I was dumbfounded. People like me don't have anxiety issues. I'm not a "crazy person". I'm not stressed out, I had nothing in my life that I was concerned about. I had a wonderful stable relationship that I'd been in for 3 years, we had a great apartment, my job was going well, money was plentiful, I had a new horse that I loved. I had no real worries or concerns. And now this? I have an anxiety disorder? How could that be, when I'm happy and cheerful and optimistic and everything in my life is the best it had ever been?
My anxiety disorder is mostly in check. I still take that same low dose of Lexapro, and I have Xanax pills in case the occasional panic attack sneaks through. I haven't had to take any Xanax aside from maybe 1 every six months. Recently, I tried to wean myself off the Lexapro and started having panic attacks again. I've succumbed to the fact that I might need to be on medication for this for the rest of my life. Could it get worse? I have no idea, and I hope not. But I went from not understanding people at all who say they have panic attacks to intimately fearing them and empathizing greatly with anyone who has anxiety.

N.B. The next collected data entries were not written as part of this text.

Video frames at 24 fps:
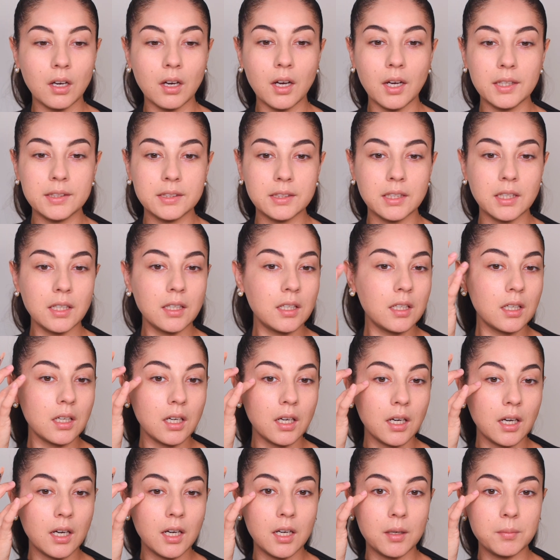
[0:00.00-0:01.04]
And then
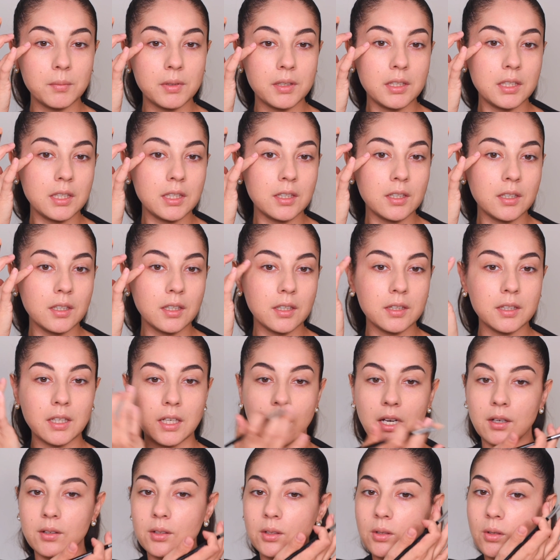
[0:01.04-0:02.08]
here in the
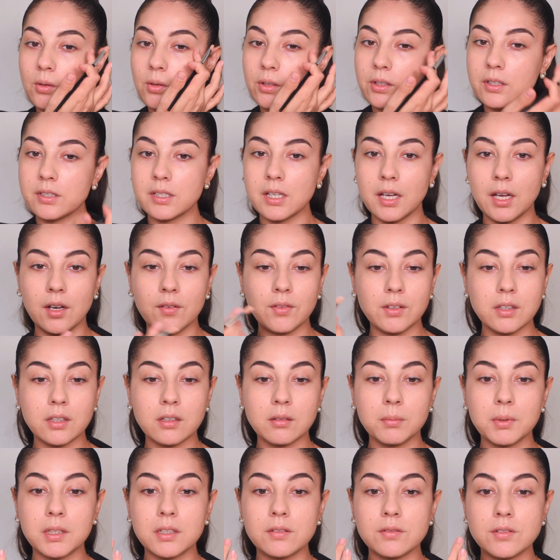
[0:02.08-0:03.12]
outer corners, I have a little
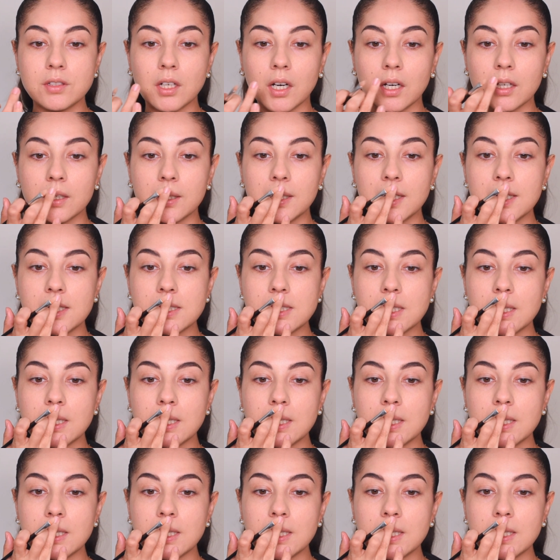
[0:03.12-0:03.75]
bit of darkness.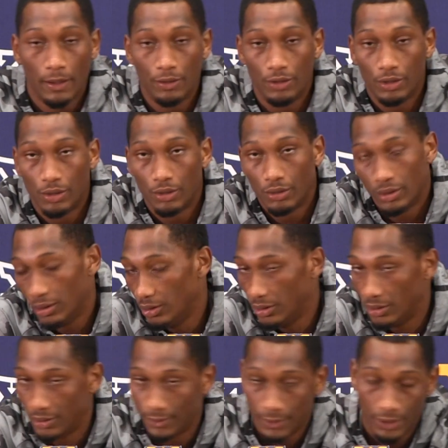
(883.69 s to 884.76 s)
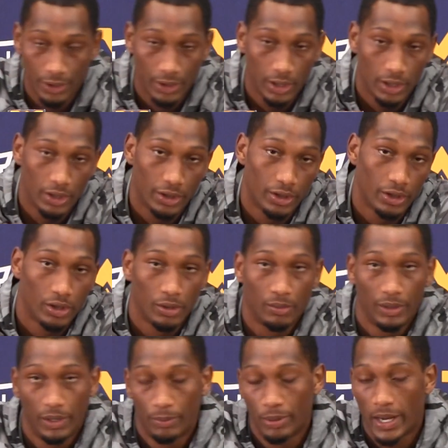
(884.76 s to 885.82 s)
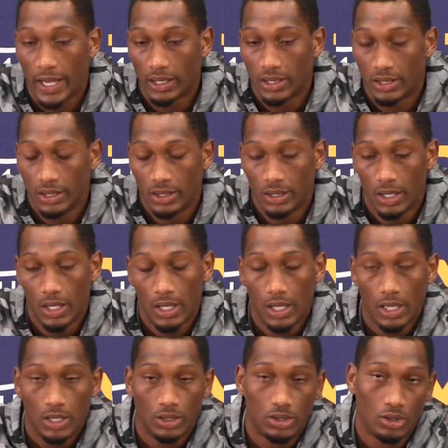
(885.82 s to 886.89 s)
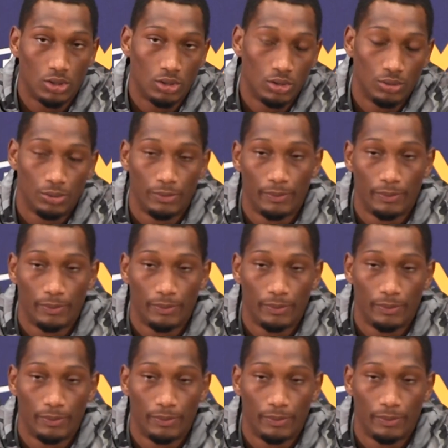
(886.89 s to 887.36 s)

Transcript: you know, earlier in the practices. So,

It's those stigmas that are the most scary about mental disorders. I admittedly was one of those people who thought it was only for "crazy people", not normal, fully-functioning, successful people. After being out of work for two+ weeks I didn't want to tell my employers that it was "all in my head". I wanted what I considered a valid excuse, that I had something physically wrong with me that is now cured. Not that I was put on 'crazy pills' and that there is something jacked in my brain. That was admitting a sign of weakness. So I mostly made something up. I told a couple of people I was closer to what was really going on, and they felt it was totally out of character for me. Unbelievable, even. I called my mom and told her, and she admitted to me that she's been on meds for anxiety for 30+ years now. Would have been nice to know, but she was also affected by that stigma. She didn't want to admit to her daughter that she wasn't perfectly fine all the time.

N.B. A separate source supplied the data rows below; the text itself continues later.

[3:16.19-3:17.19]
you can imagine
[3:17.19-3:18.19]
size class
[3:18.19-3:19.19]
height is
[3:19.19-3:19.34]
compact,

But it's important to talk about this stuff. I want people to know that you can have an anxiety disorder and still ride and show horses. You can still be a Studio Director at a successful video game company. You can still have a great relationship with your significant other. It affects me because I get nervous before interviews, before meetings where I have to present, before social gatherings where I'm expected to be at my best. But I'm afraid to talk about it, because I don't want potential employers to force those stigmas on me. I don't want them to think I'm not capable or competent because of it. I don't want people to shy away from wanting to be my friend. But I also don't want people to be afraid to talk about their mental issues and therefore end up committing suicide or hurting themselves like Matt Hughes did.
We have to talk and we have to be here for each other.